[Listed entries]

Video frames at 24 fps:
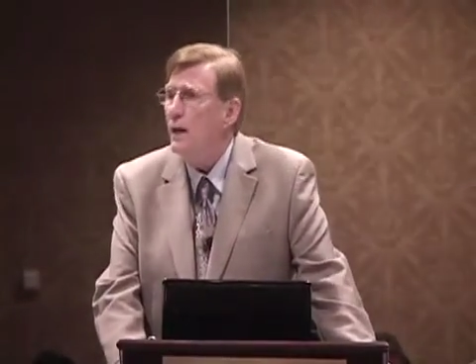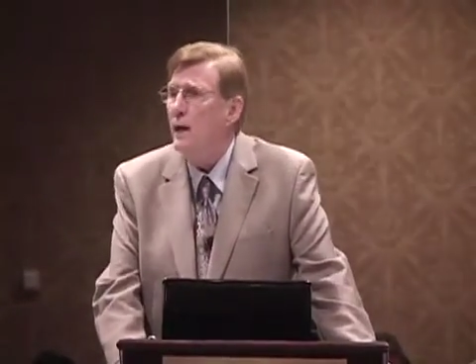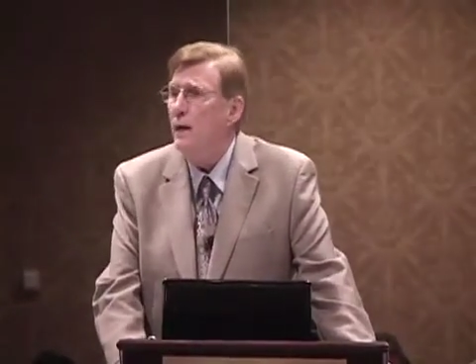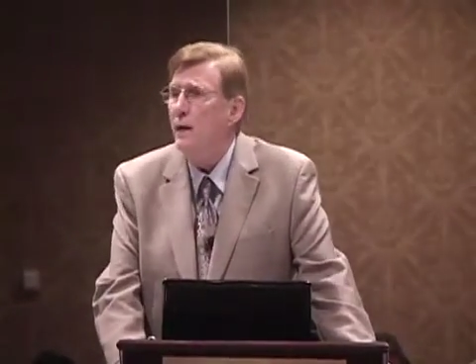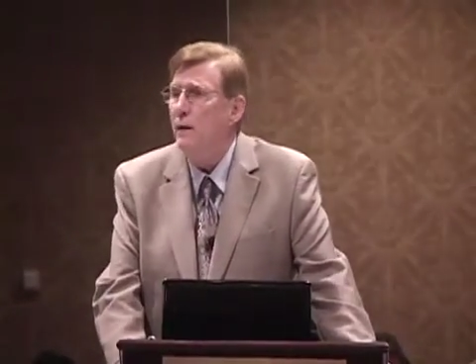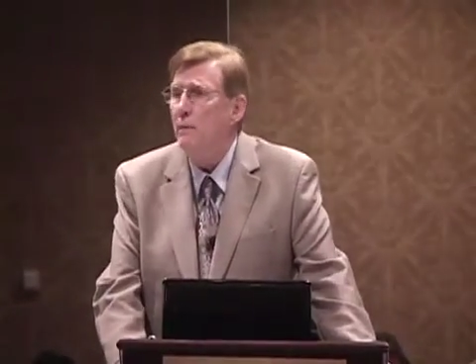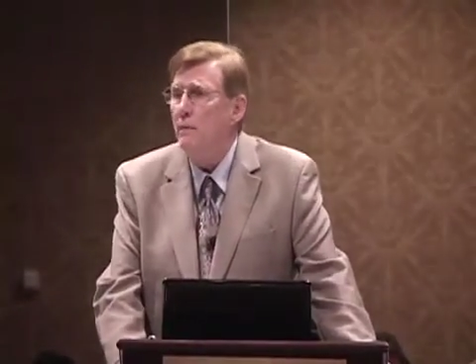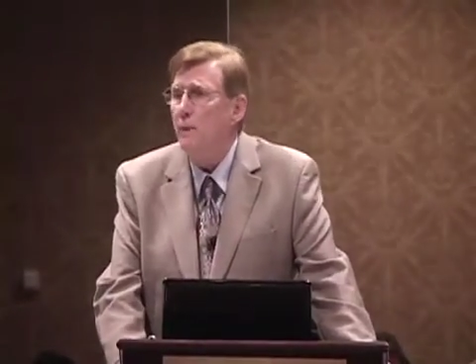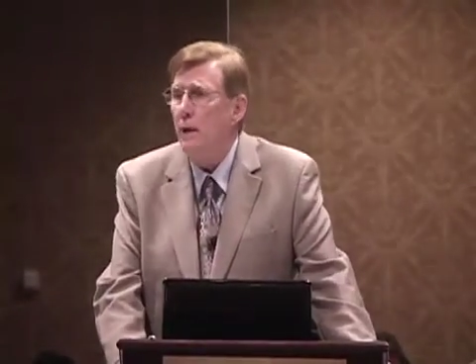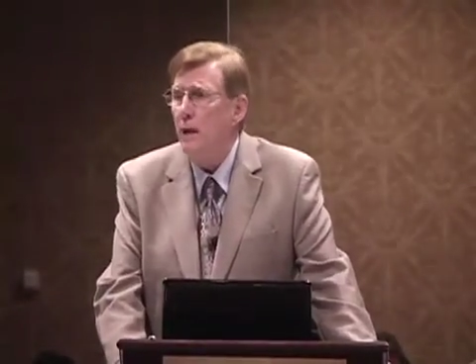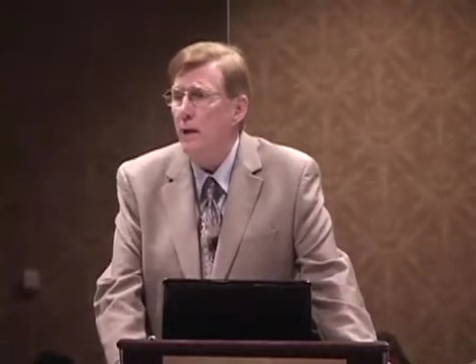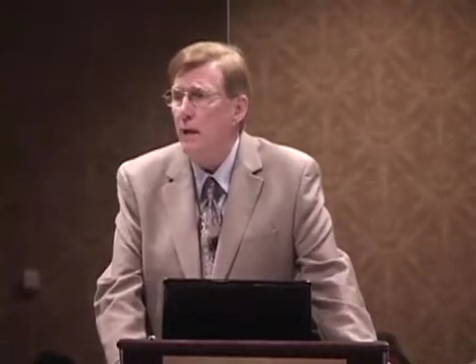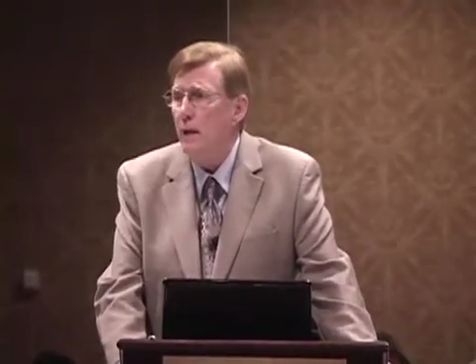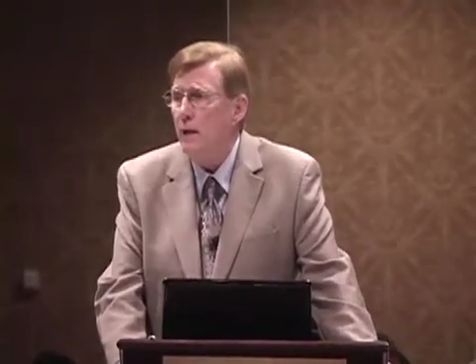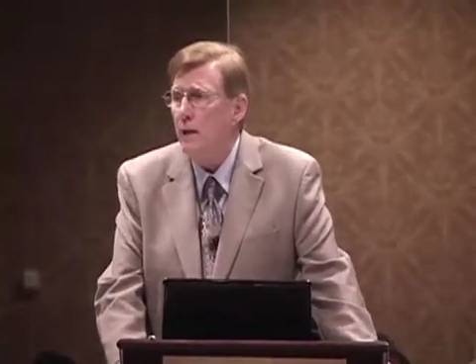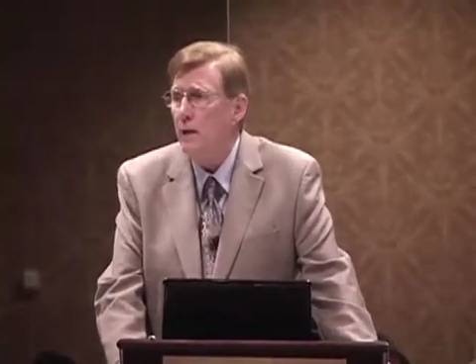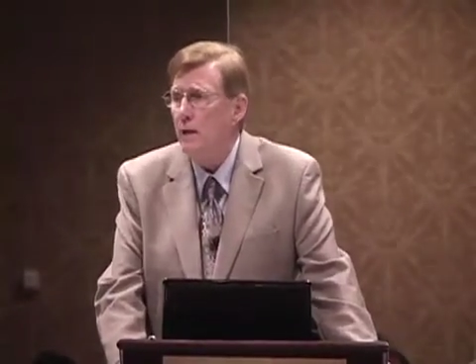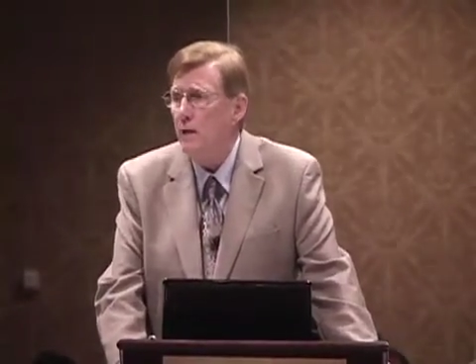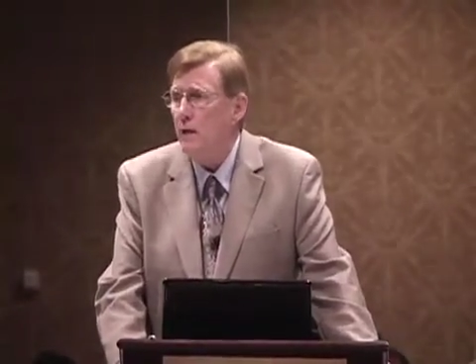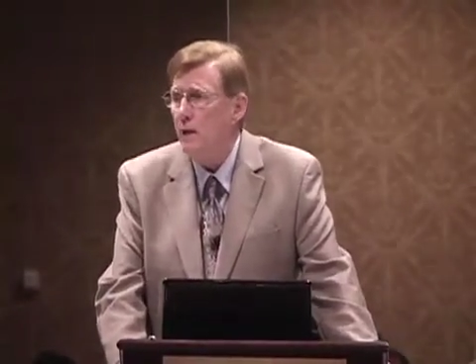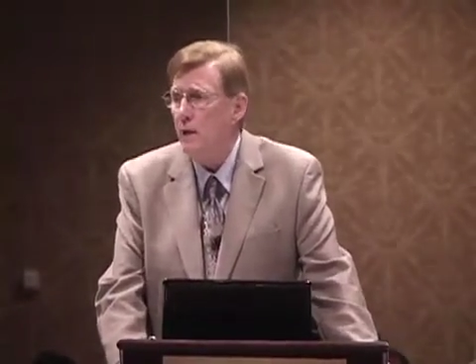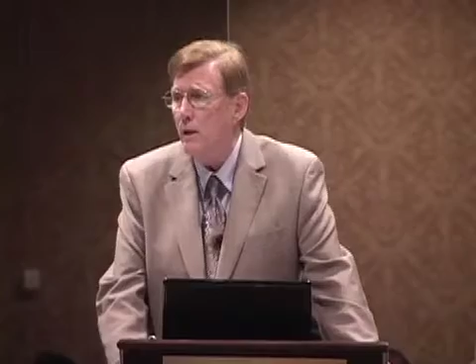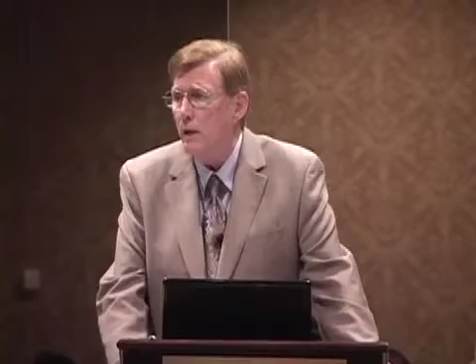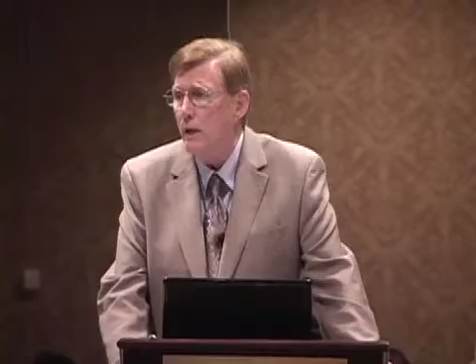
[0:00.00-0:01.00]

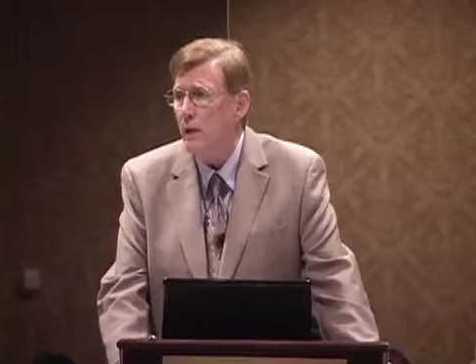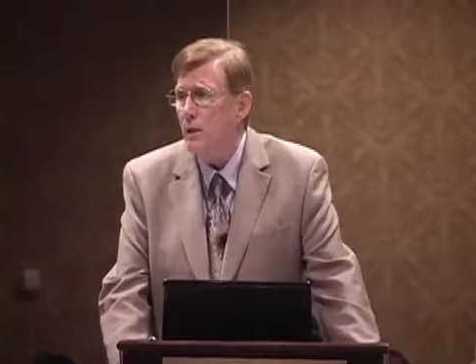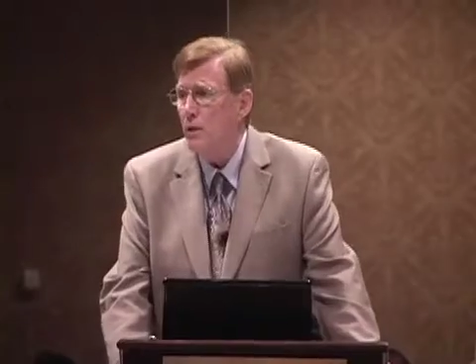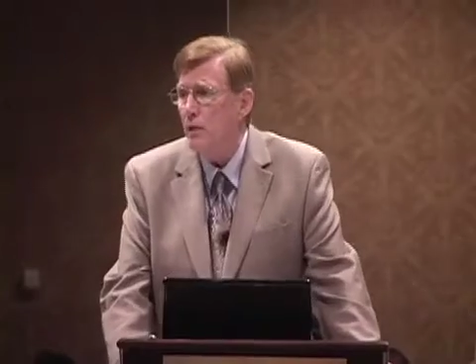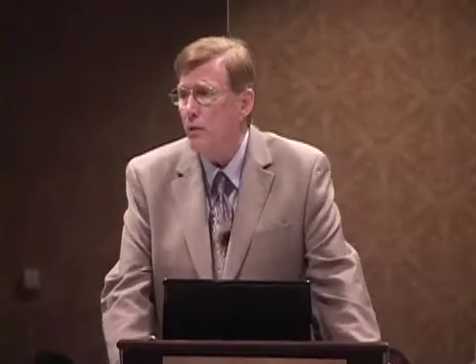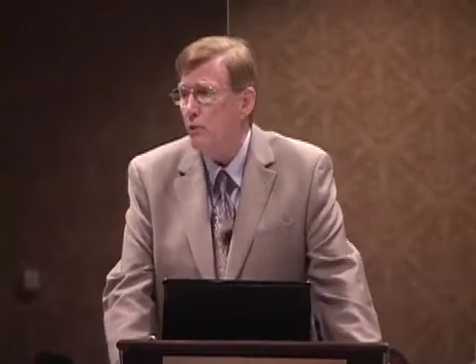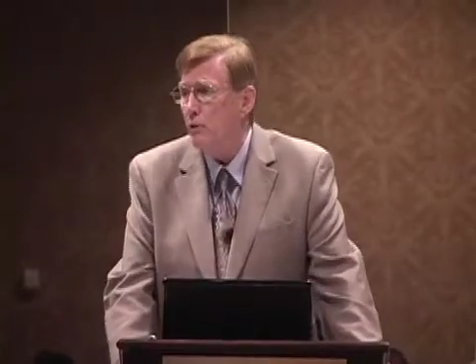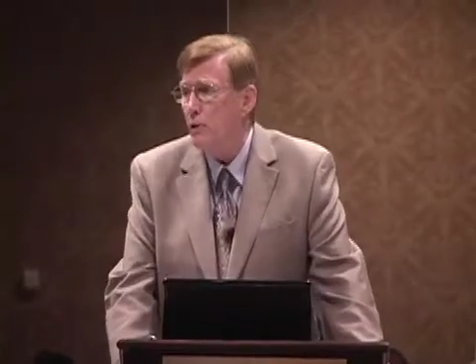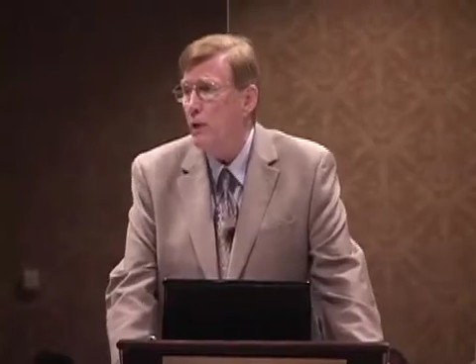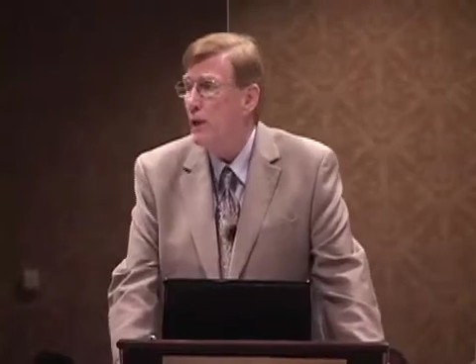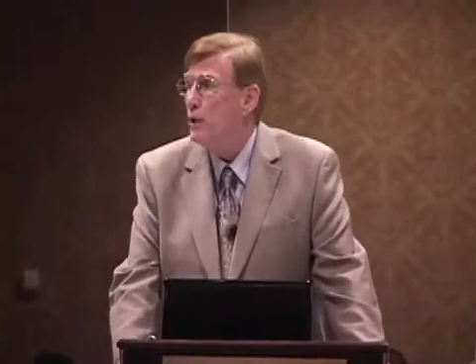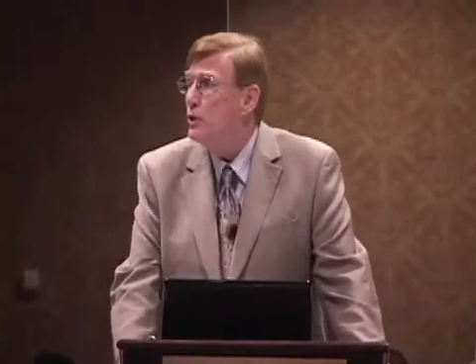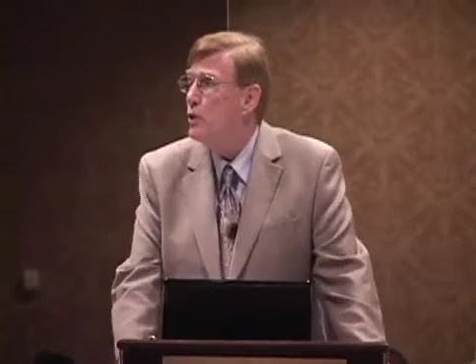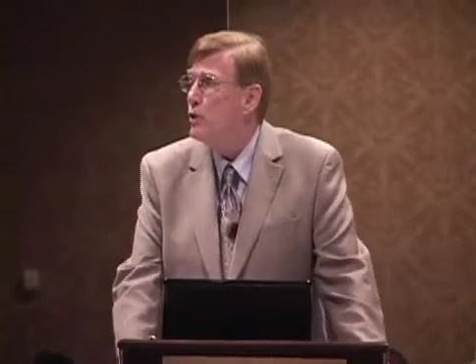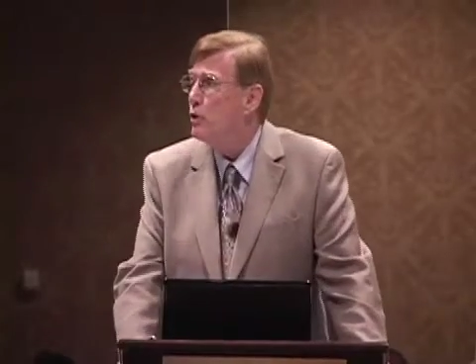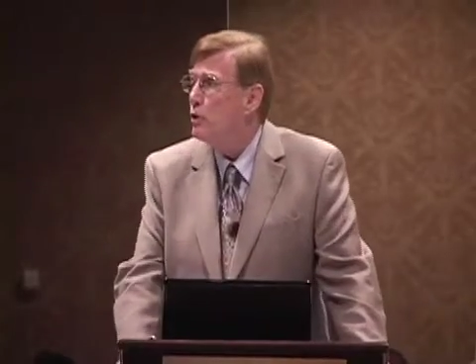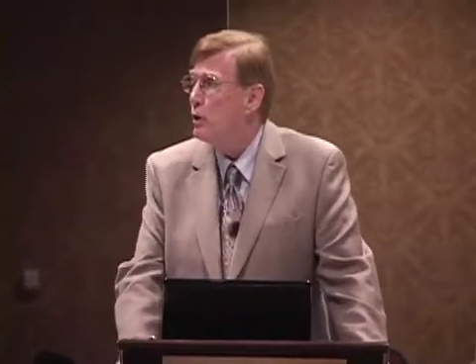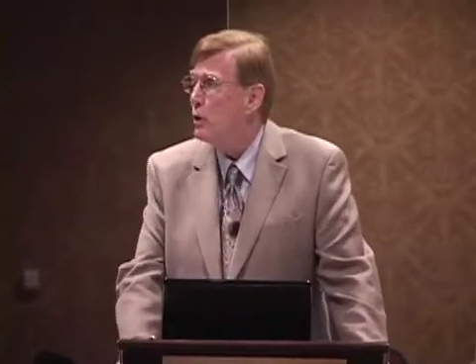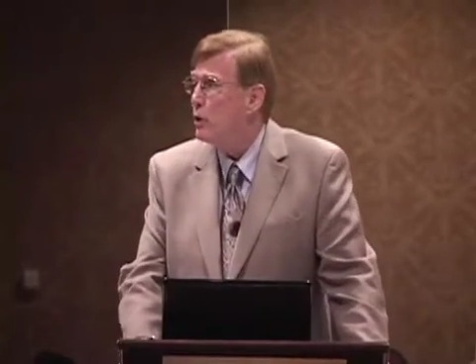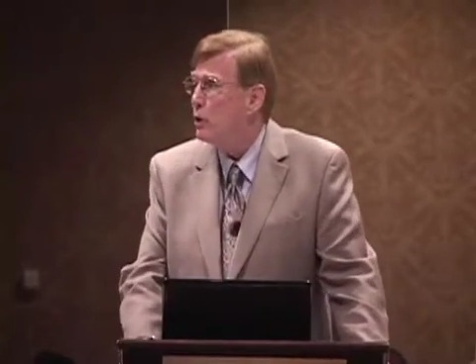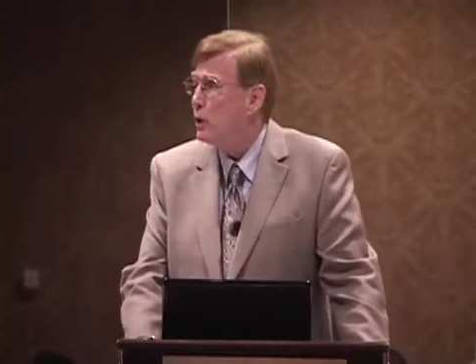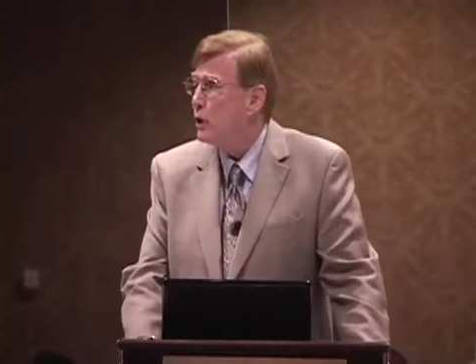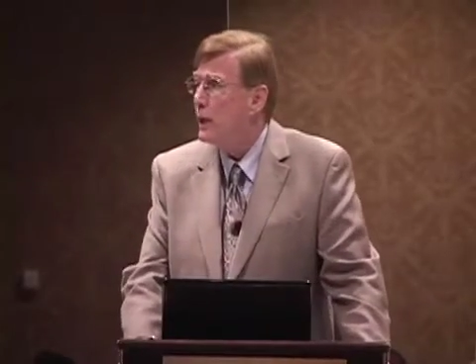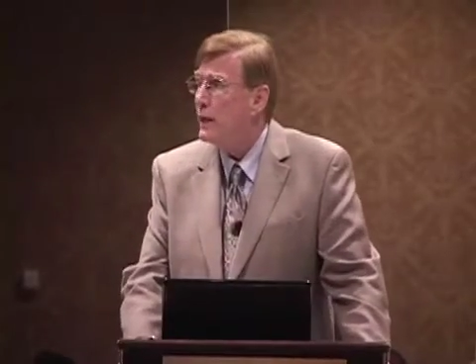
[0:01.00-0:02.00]
And you
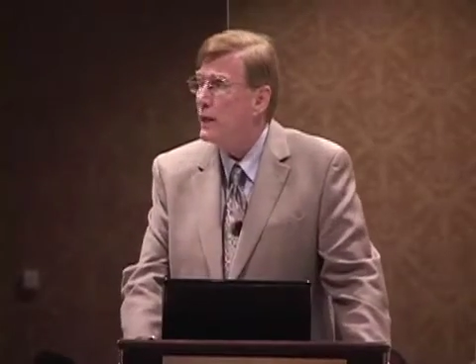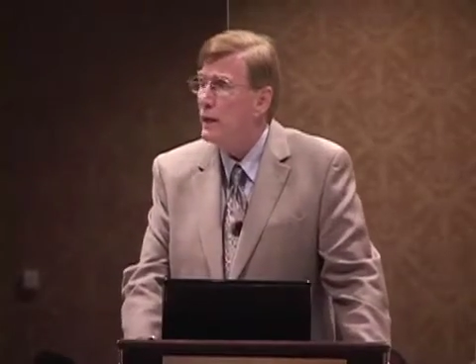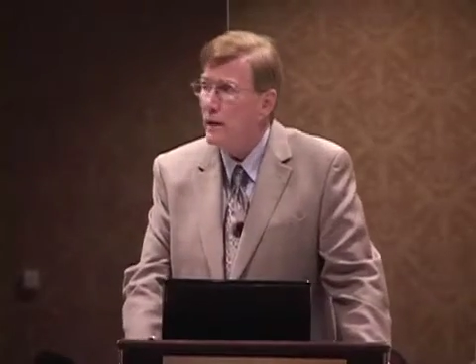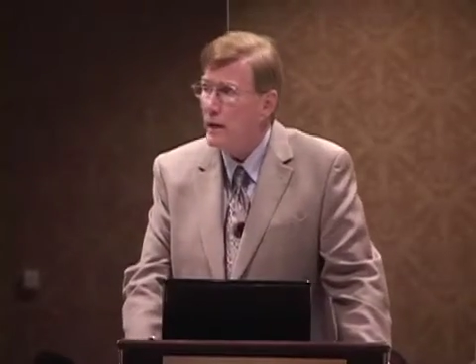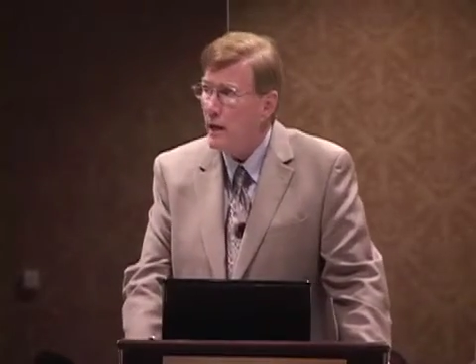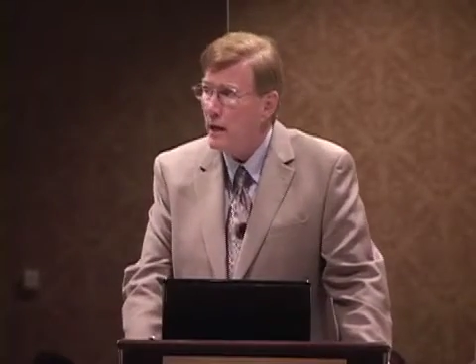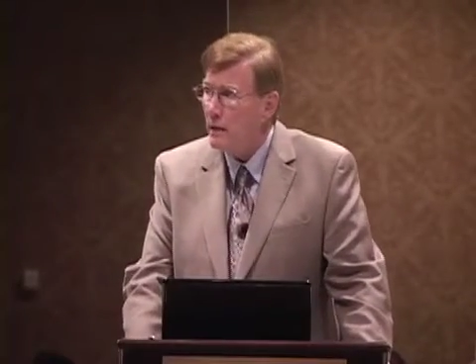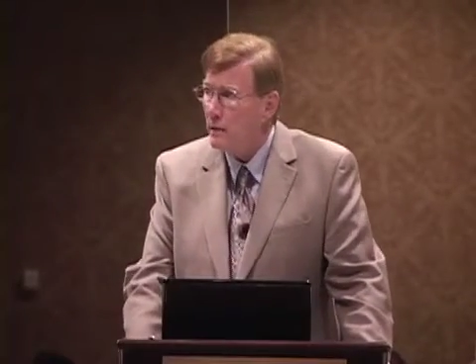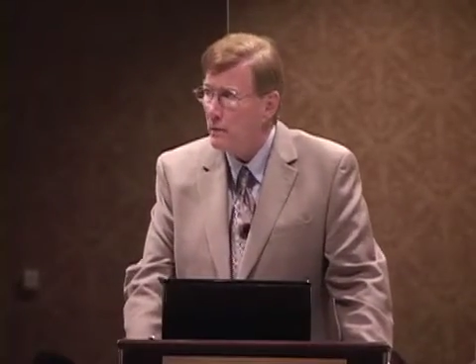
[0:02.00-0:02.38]
can look at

[/Listed entries]

■ **Exercise objective**
Drop every picture and repeat the rest of the entries exactly.

■ **Solution to this problem**
Video frames at 24 fps:
[0:00.00-0:01.00]

[0:01.00-0:02.00]
And you
[0:02.00-0:02.38]
can look at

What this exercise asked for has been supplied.